## WHAT YOU SHOULD DO
I would like you to output every record below exactly, apart from the pictures.

## THE DATA
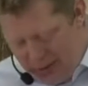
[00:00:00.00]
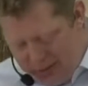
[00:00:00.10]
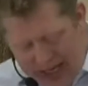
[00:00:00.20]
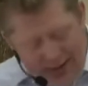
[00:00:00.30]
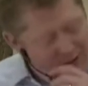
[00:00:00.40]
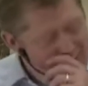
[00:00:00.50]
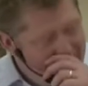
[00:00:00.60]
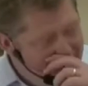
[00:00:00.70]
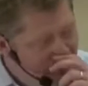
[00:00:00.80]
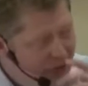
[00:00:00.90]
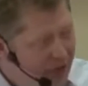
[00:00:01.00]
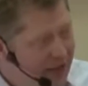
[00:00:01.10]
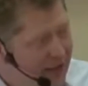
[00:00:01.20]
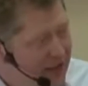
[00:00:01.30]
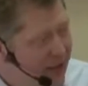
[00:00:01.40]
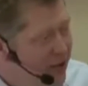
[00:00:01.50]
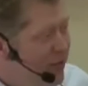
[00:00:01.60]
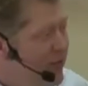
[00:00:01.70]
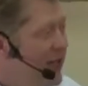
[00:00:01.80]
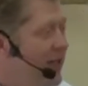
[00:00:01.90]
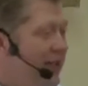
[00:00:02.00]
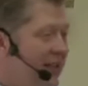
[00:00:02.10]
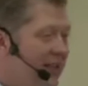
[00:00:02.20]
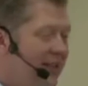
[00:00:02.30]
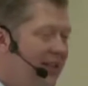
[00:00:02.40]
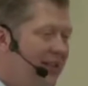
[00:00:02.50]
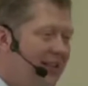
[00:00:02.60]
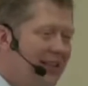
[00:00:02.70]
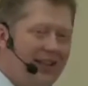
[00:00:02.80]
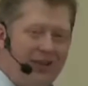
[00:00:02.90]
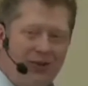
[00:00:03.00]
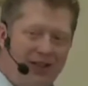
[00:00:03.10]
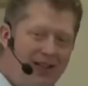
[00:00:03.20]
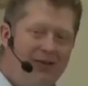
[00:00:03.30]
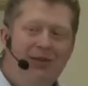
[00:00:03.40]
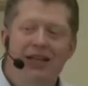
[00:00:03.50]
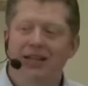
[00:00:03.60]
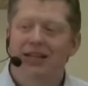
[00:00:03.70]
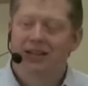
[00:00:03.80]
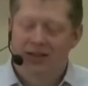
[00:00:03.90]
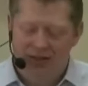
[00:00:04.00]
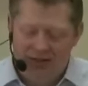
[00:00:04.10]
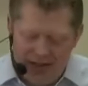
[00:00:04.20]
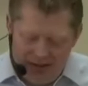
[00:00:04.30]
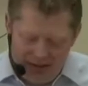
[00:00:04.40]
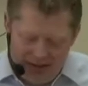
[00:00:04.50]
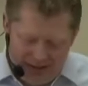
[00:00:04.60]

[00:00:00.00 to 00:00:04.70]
Or perhaps worst of all, look at social media and all the other media that surrounds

## FINAL ANSWER
[00:00:00.00]
[00:00:00.10]
[00:00:00.20]
[00:00:00.30]
[00:00:00.40]
[00:00:00.50]
[00:00:00.60]
[00:00:00.70]
[00:00:00.80]
[00:00:00.90]
[00:00:01.00]
[00:00:01.10]
[00:00:01.20]
[00:00:01.30]
[00:00:01.40]
[00:00:01.50]
[00:00:01.60]
[00:00:01.70]
[00:00:01.80]
[00:00:01.90]
[00:00:02.00]
[00:00:02.10]
[00:00:02.20]
[00:00:02.30]
[00:00:02.40]
[00:00:02.50]
[00:00:02.60]
[00:00:02.70]
[00:00:02.80]
[00:00:02.90]
[00:00:03.00]
[00:00:03.10]
[00:00:03.20]
[00:00:03.30]
[00:00:03.40]
[00:00:03.50]
[00:00:03.60]
[00:00:03.70]
[00:00:03.80]
[00:00:03.90]
[00:00:04.00]
[00:00:04.10]
[00:00:04.20]
[00:00:04.30]
[00:00:04.40]
[00:00:04.50]
[00:00:04.60]

[00:00:00.00 to 00:00:04.70]
Or perhaps worst of all, look at social media and all the other media that surrounds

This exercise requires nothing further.